The Senior Common Room at St Anselm's lay in a state of scholarly tranquillity.
Rain tapped politely against the windows.
Professor Quillibrace sat by the fire with a book open upon his lap.
Miss Elowen Stray was writing notes with increasing density.
Mr Blottisham entered looking triumphant.
Quillibrace looked up.
Then sighed.
"You appear confident."
"I am."
"Oh dear."
Blottisham sat down heavily.
"I've solved Einstein."
Long silence.
Elowen looked up slowly.
"You've solved Einstein."
"Yes."
Quillibrace stared into space.
"My dear fellow..."
"Yes?"
"...history gives us little reason for optimism."
Blottisham unfolded a sheet of paper.
"I've understood the field equations."
Silence.
Quillibrace looked alarmed.
"The field equations."
"Precisely."
Blottisham pointed at his page.
"It's perfectly simple."
"Oh no."
He cleared his throat.
"Matter tells spacetime how to curve."
"Yes..."
"And spacetime tells matter how to move."
"Yes..."
Blottisham sat back with satisfaction.
"So reality is really just two things communicating efficiently."
Long silence.
Very long silence.
Quillibrace removed his spectacles.
Very slowly.
"My dear Mr Blottisham..."
"Yes?"
"...you appear to believe that Einstein's equations contain correspondence."
Blottisham frowned.
"Correspondence?"
"Letters."
Silence.
"Diplomatic exchanges."
Silence.
"Possibly memoranda."
Elowen quietly lowered her head into her hands.
Blottisham looked puzzled.
"But that's what everyone says."
Quillibrace sighed deeply.
"Yes."
"And it's wrong?"
"It is memorable."
Silence.
"It is also philosophically dangerous."
Blottisham frowned.
"Dangerous?"
Quillibrace stood and wandered toward the windows.
"The difficulty is subtle."
He turned.
"The phrase quietly reinstates exactly what general relativity has spent considerable effort dismantling."
"How?"
"It suggests two independently existing entities."
He counted on his fingers.
"Matter here."
"Yes."
"Spacetime there."
"Yes."
"And some mysterious exchange occurring between them."
Blottisham nodded.
"Exactly."
Quillibrace stared at him.
"My God."
Elowen looked thoughtful.
"But the equations don't really begin with separate things."
Quillibrace pointed approvingly.
"Very good."
"They specify reciprocal constraints on mutual actualisation."
"Exactly."
Blottisham blinked.
Silence.
Then:
"...I understood almost none of that."
Quillibrace sat down.
"The classical imagination always seeks asymmetry."
He folded his hands.
"Something must come first."
He counted slowly.
"Objects before interaction."
"Container before content."
"Substance before relation."
Blottisham nodded.
"Entirely sensible."
"And Einstein quietly removes the hierarchy."
Silence.
Blottisham frowned.
"So geometry doesn't first exist and then receive matter?"
"No."
"And matter doesn't first exist and then get placed somewhere?"
"No."
"And neither stands outside the relation?"
"No."
Long silence.
Blottisham stared into the fire.
"So neither side makes sense independently."
"No."
"They become intelligible only through reciprocal organisation."
"Precisely."
Silence.
Elowen leaned forward.
"So the equations don't describe interaction."
Quillibrace smiled.
"No."
"They describe admissibility."
"Very good."
"Certain geometrical and energetic organisations can cohere together and others cannot."
"Excellent."
Blottisham looked increasingly alarmed.
"So reality isn't built out of things interacting."
"No."
"It's built from constraints governing possible actualisations."

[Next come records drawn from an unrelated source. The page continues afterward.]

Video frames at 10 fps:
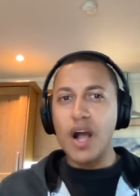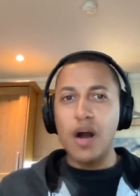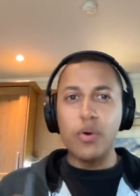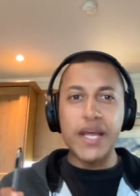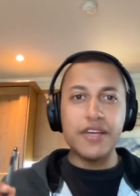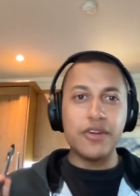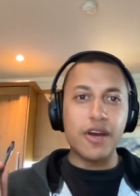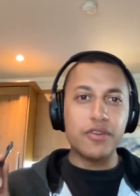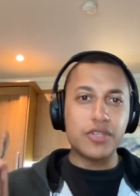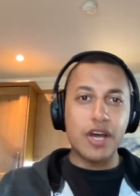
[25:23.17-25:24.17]
I will let you
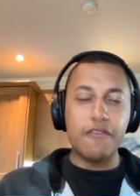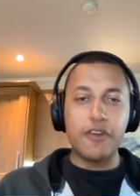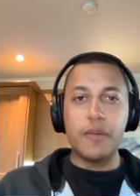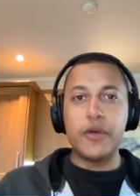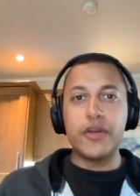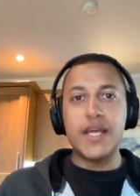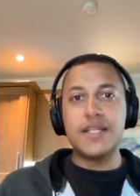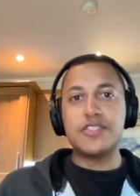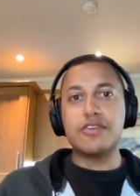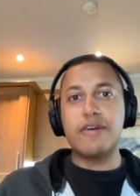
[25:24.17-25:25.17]
know. Go and follow me on
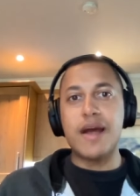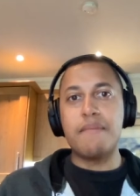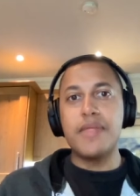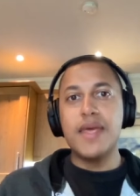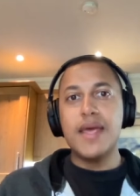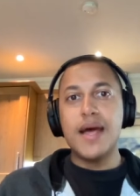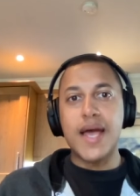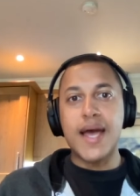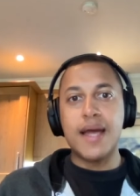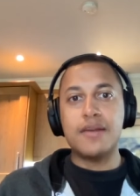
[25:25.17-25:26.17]
Instagram
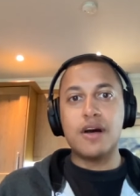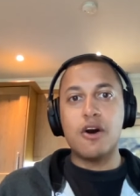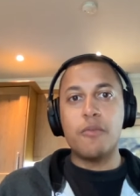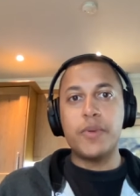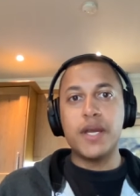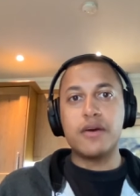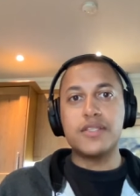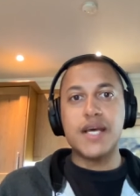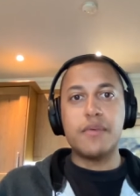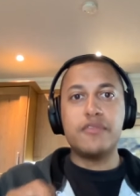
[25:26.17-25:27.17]
and I'll be in
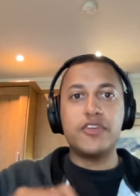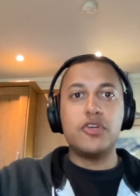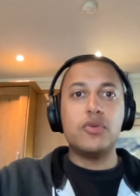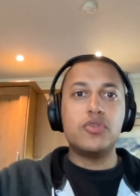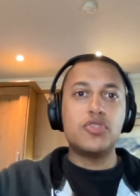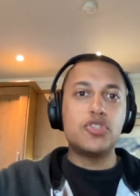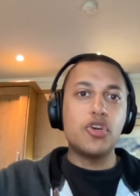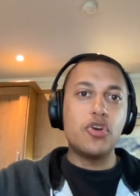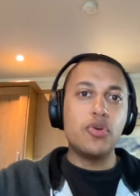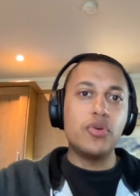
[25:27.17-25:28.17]
contact with you
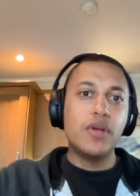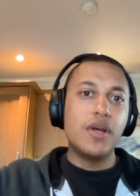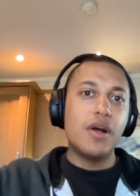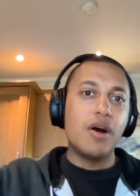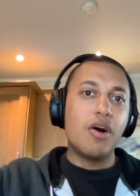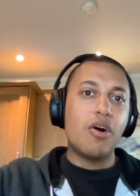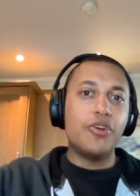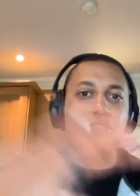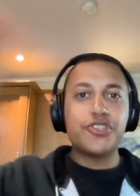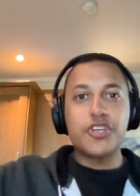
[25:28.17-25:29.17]
soon
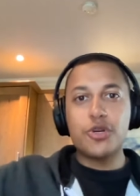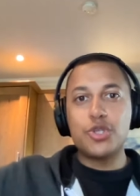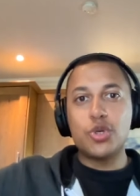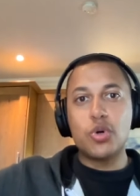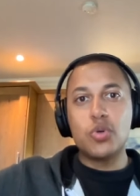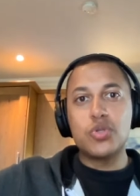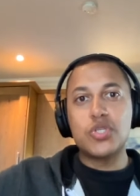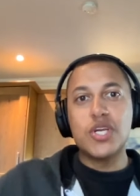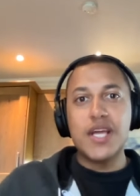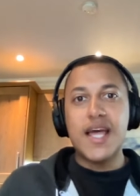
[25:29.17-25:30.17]
on your
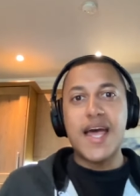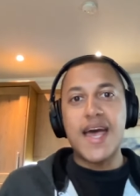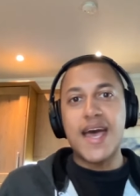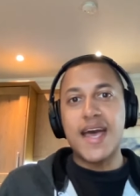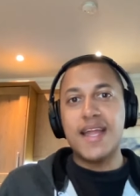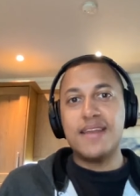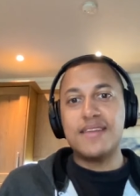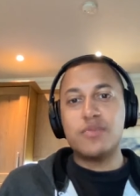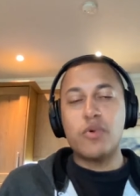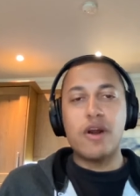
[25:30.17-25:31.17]
socials
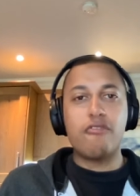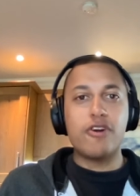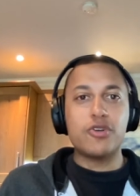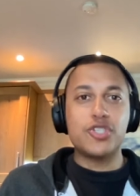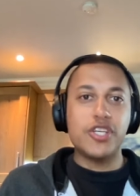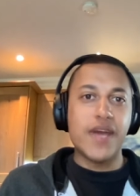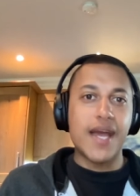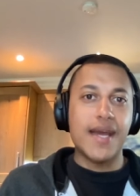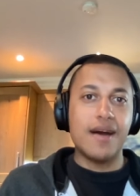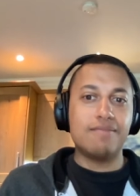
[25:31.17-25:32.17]
and wherever else that you
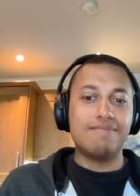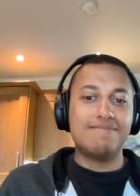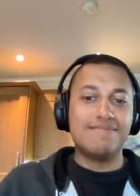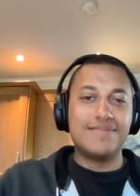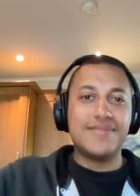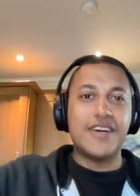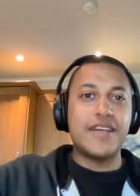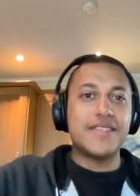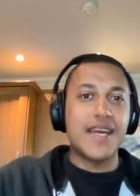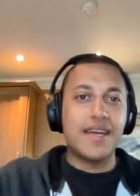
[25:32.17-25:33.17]
hang out. All
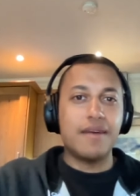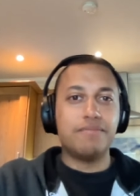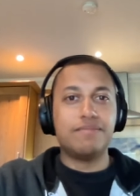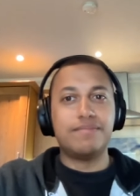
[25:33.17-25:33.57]
right. Take care.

"No less than exactly so."
Silence.
Blottisham sat perfectly still.
"My God."
Quillibrace looked cautiously hopeful.
Blottisham looked up slowly.
"So Einstein's equations aren't describing what reality contains."
"No."
"They're describing the conditions under which reality can coherently take form."
Quillibrace froze.
Elowen froze.
Rain tapped softly against the windows.
"My dear Mr Blottisham..."
"Yes?"
"...you are becoming genuinely alarming."

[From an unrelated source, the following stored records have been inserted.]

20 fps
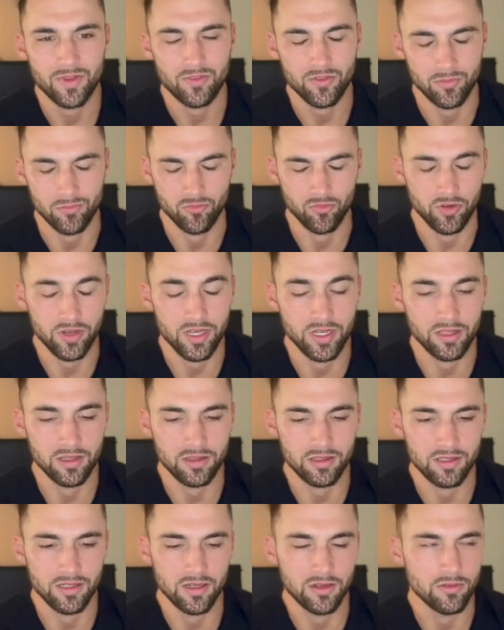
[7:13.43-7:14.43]
from reading,
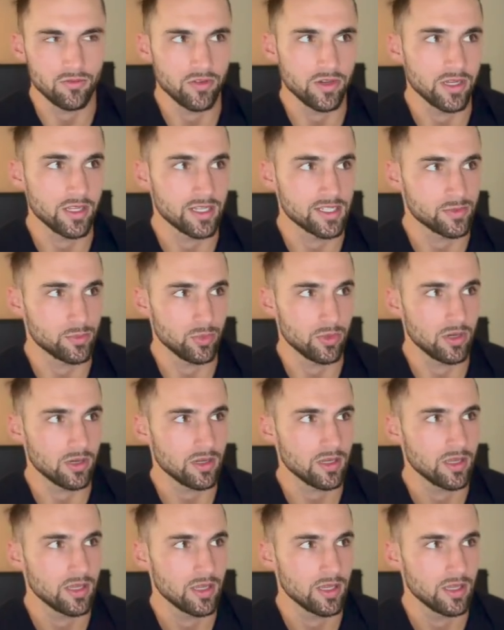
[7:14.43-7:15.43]
you know, reading his
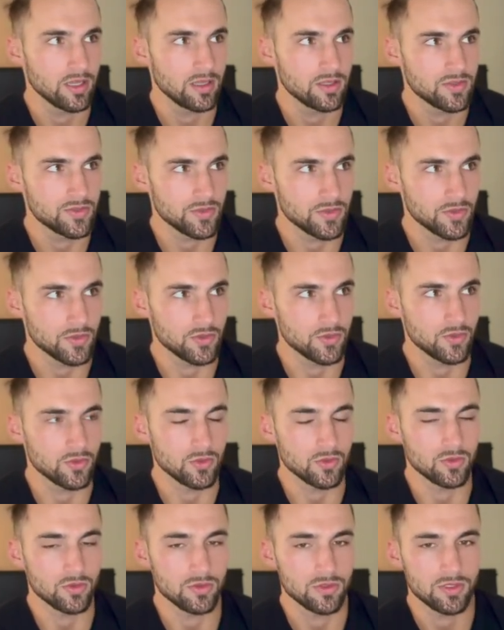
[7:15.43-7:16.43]
book
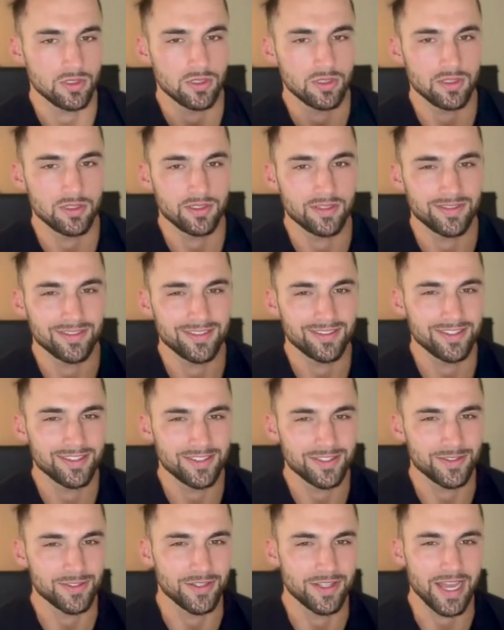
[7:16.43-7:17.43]
to
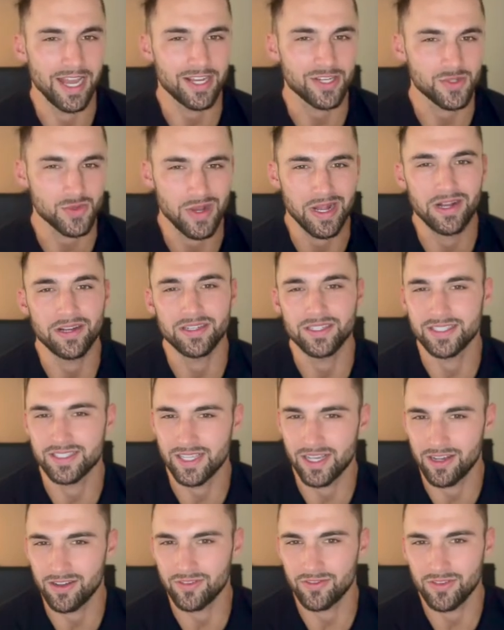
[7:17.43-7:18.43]
the actualities
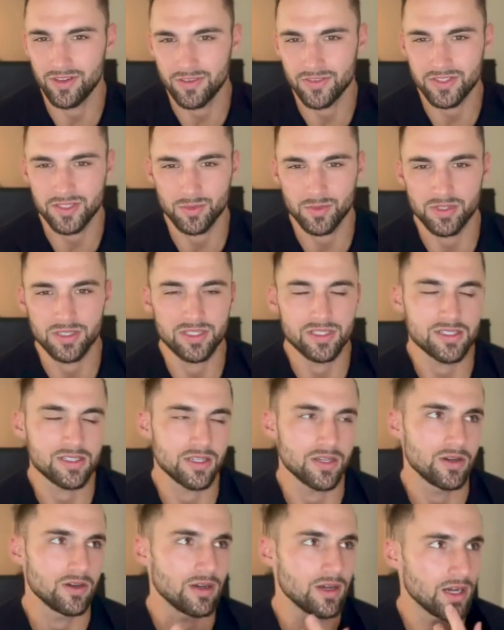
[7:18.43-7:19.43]
of some of this.
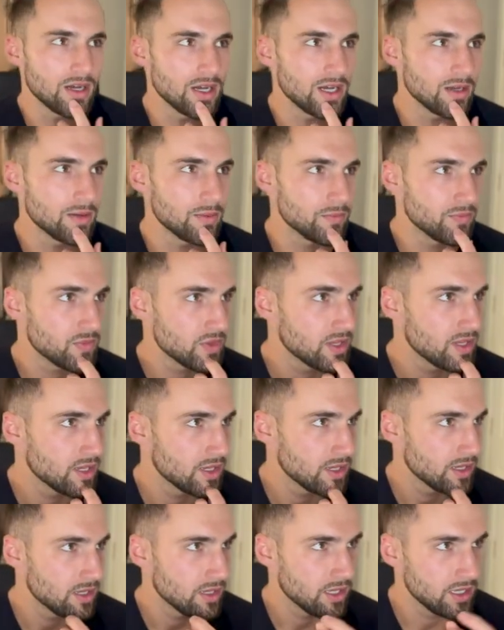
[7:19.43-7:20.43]
So
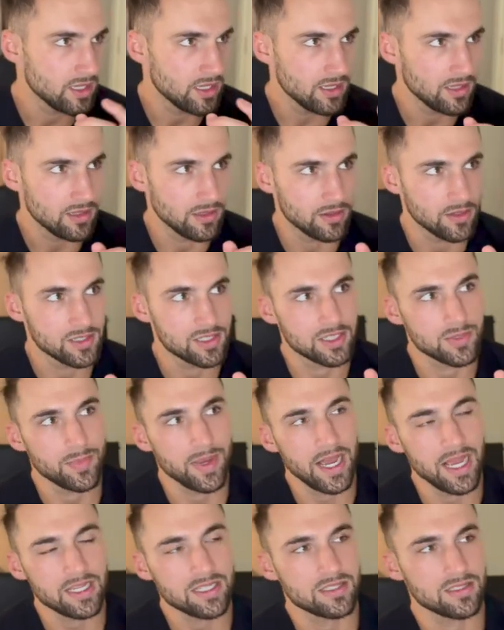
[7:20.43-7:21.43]
there's
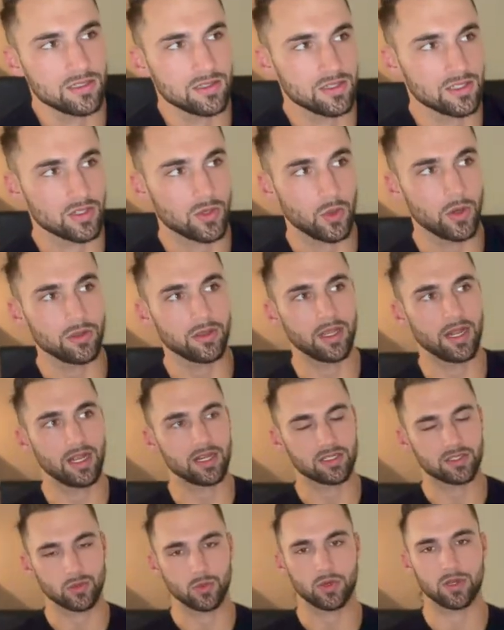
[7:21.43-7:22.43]
this quote that I
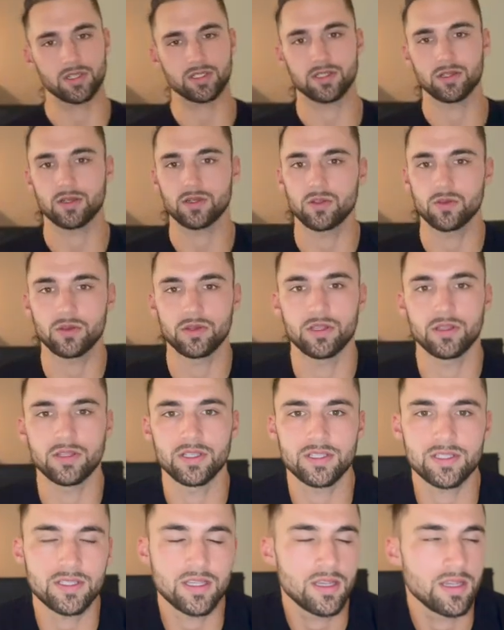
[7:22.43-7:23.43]
actually wanted to include in
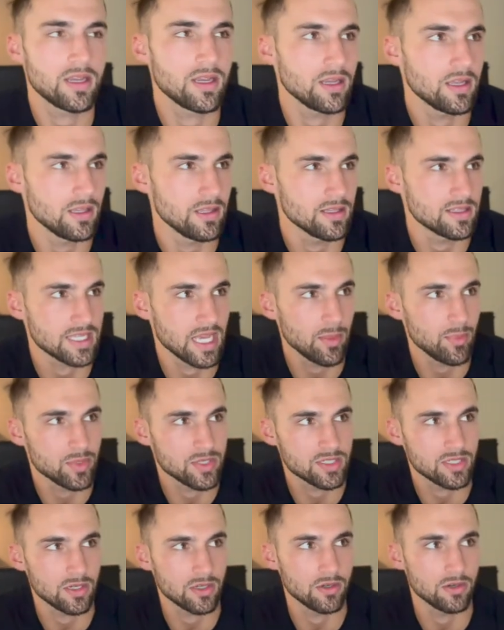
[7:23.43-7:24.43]
this
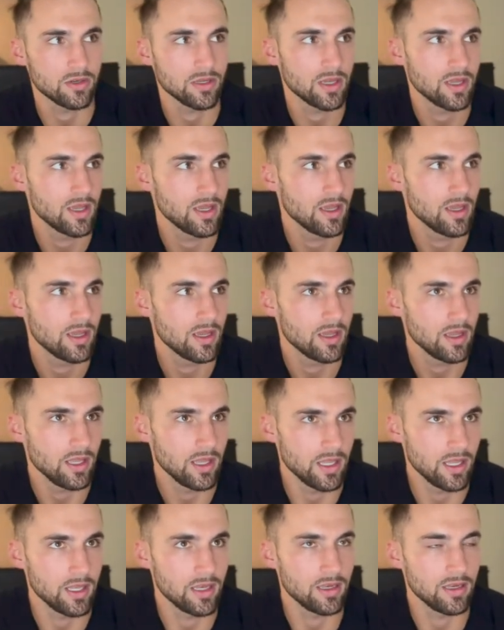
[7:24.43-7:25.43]
episode
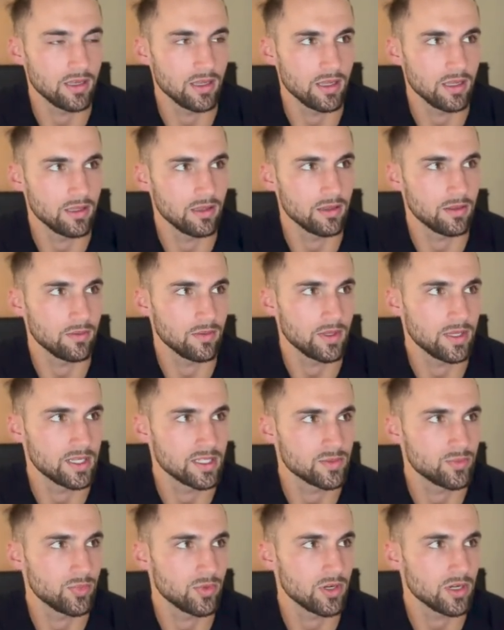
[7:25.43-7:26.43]
in
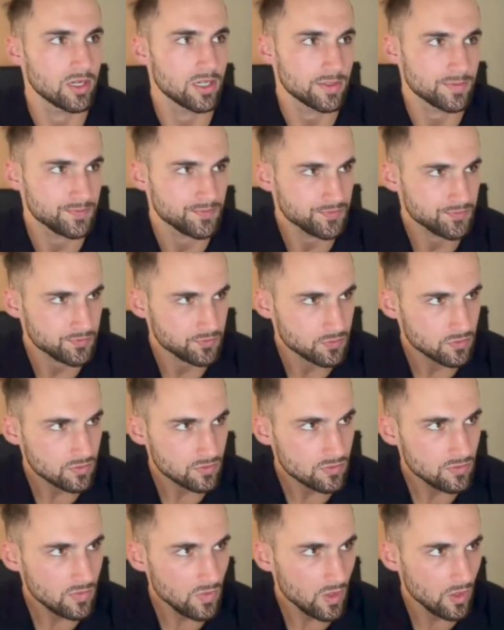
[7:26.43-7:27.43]
his book,
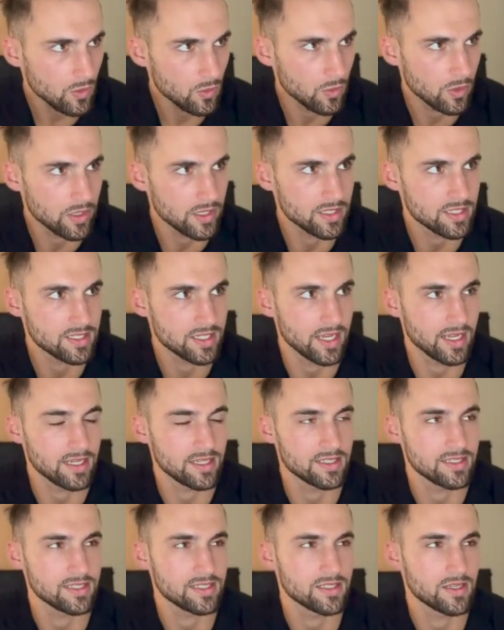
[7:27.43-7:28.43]
where he
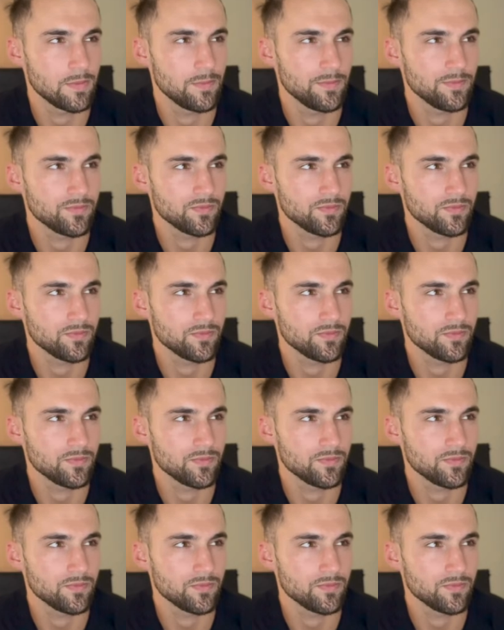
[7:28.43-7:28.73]
says,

Blottisham looked delighted.
A long silence followed.
Then Blottisham frowned.
"Though one issue remains."
Quillibrace closed his eyes.
"Naturally."
"If reality is reciprocal relational constraint rather than independent entities..."
"Yes?"
"...does this explain why Cook's menu and the dining hall atmosphere appear mutually determining?"
Quillibrace stared at the ceiling.
"My dear fellow," he said quietly, "I have long suspected a field equation involving cabbage."